(Records from a data source)
=== Section Start ===

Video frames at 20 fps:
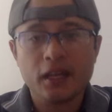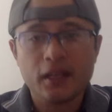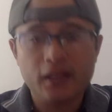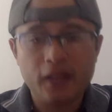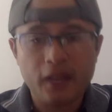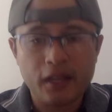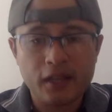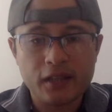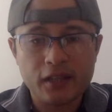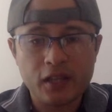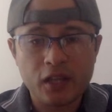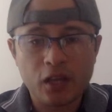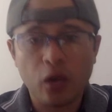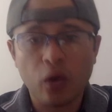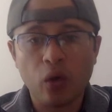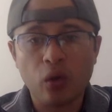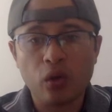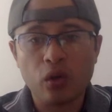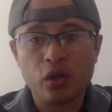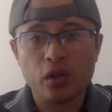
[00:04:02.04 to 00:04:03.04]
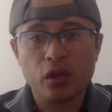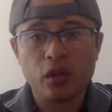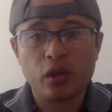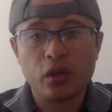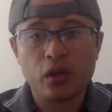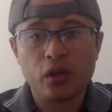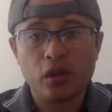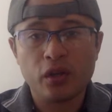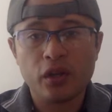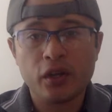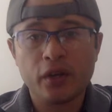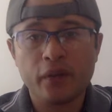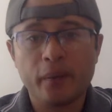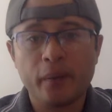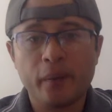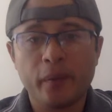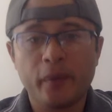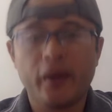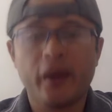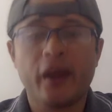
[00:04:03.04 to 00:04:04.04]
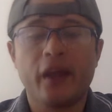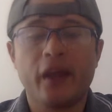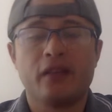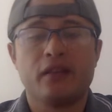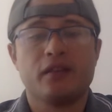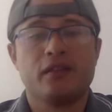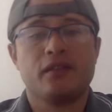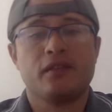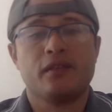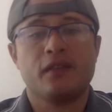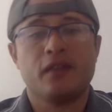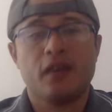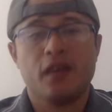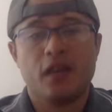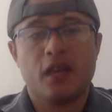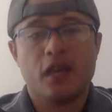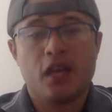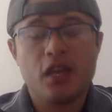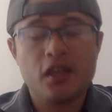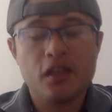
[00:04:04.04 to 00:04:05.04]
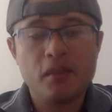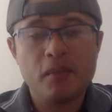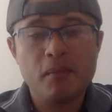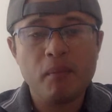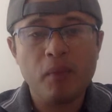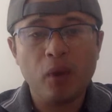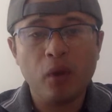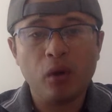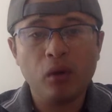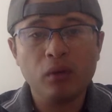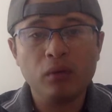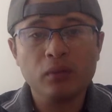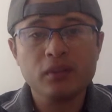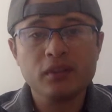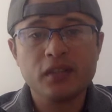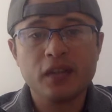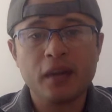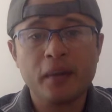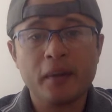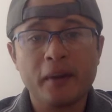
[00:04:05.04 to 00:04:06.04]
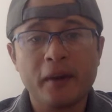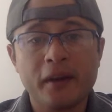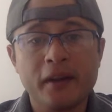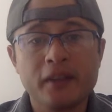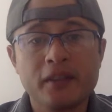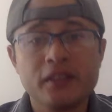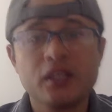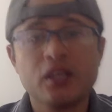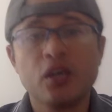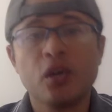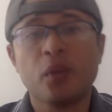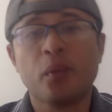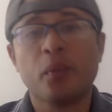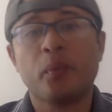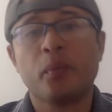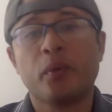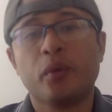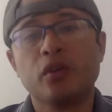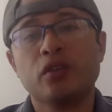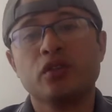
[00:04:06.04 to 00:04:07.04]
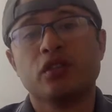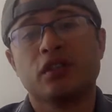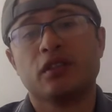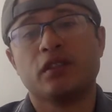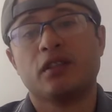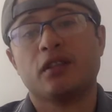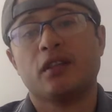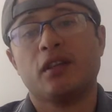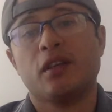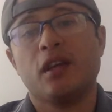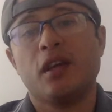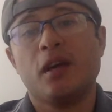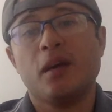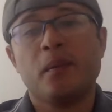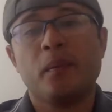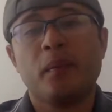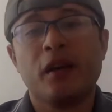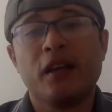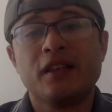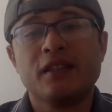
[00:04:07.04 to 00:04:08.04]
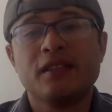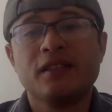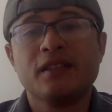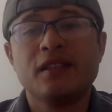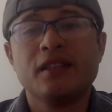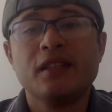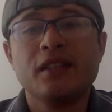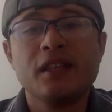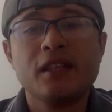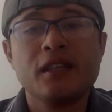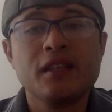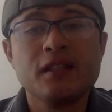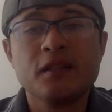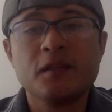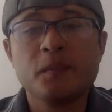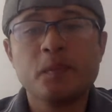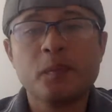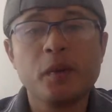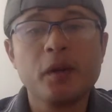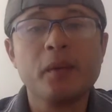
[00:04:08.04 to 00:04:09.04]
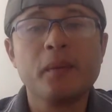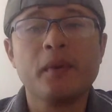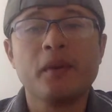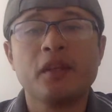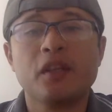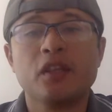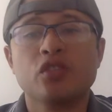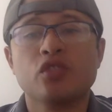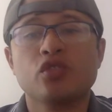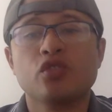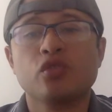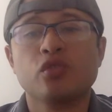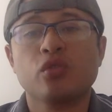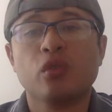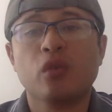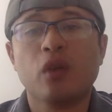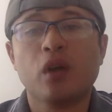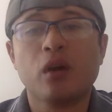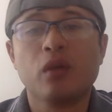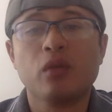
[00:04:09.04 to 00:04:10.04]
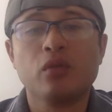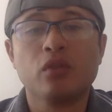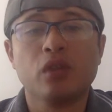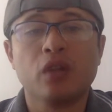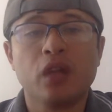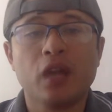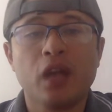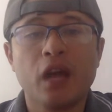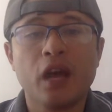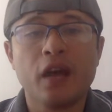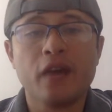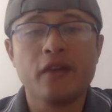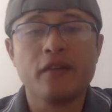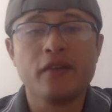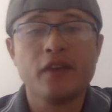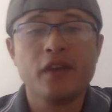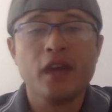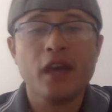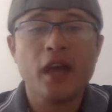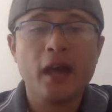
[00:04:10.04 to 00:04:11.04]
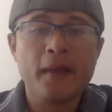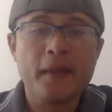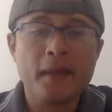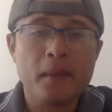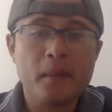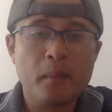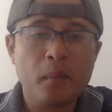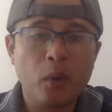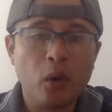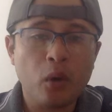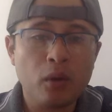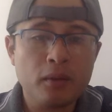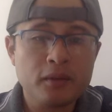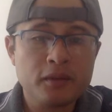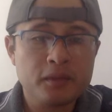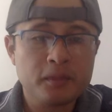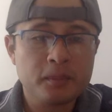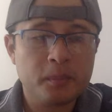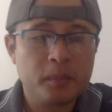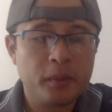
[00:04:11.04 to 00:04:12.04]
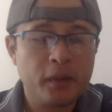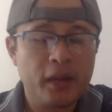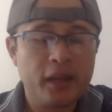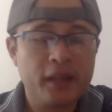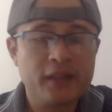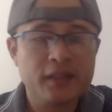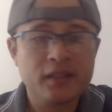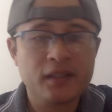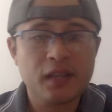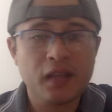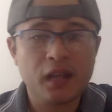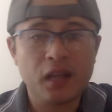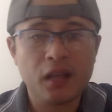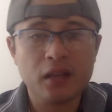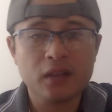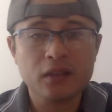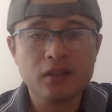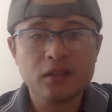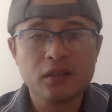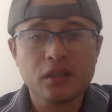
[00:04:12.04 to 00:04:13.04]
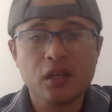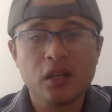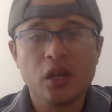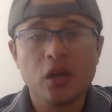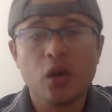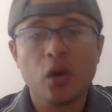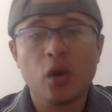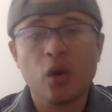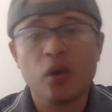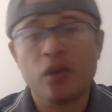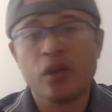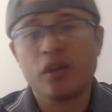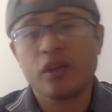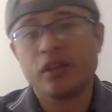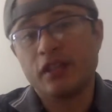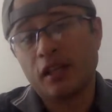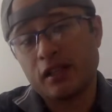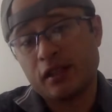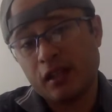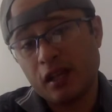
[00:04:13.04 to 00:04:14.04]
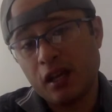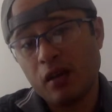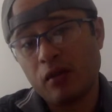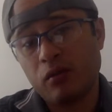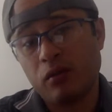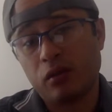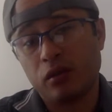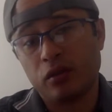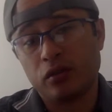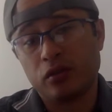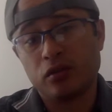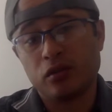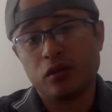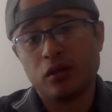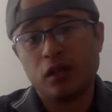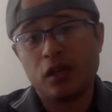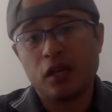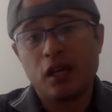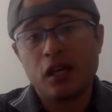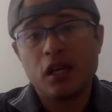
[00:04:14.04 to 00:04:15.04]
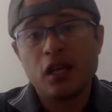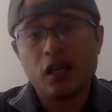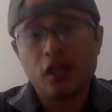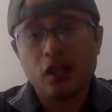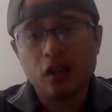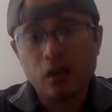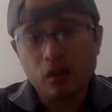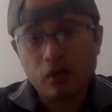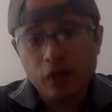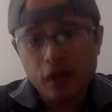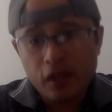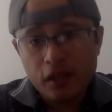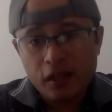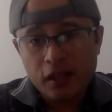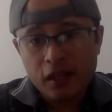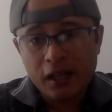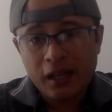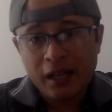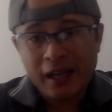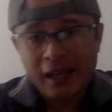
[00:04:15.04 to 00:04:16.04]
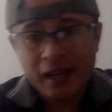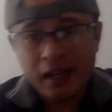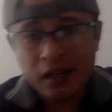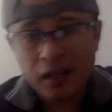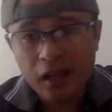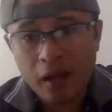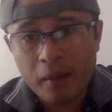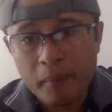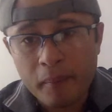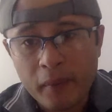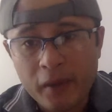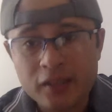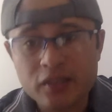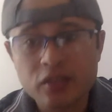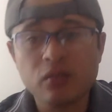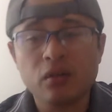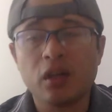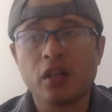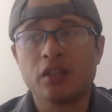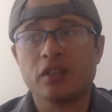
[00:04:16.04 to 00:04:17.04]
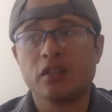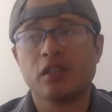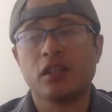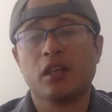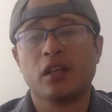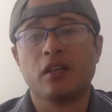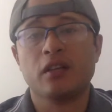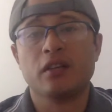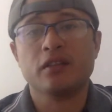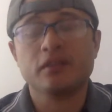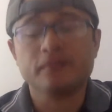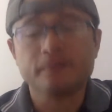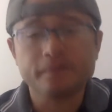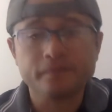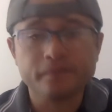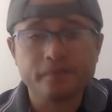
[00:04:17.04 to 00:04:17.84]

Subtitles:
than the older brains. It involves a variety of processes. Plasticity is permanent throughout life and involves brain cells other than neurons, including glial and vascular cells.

=== Section End ===

## Task details
Respond with the exact lines above running from the one containing "[00:04:05.04 to 00:04:06.04]" to the one containing "[00:04:13.04 to 00:04:14.04]", both ends kept and no pictures included.

## Expected answer
[00:04:05.04 to 00:04:06.04]
[00:04:06.04 to 00:04:07.04]
[00:04:07.04 to 00:04:08.04]
[00:04:08.04 to 00:04:09.04]
[00:04:09.04 to 00:04:10.04]
[00:04:10.04 to 00:04:11.04]
[00:04:11.04 to 00:04:12.04]
[00:04:12.04 to 00:04:13.04]
[00:04:13.04 to 00:04:14.04]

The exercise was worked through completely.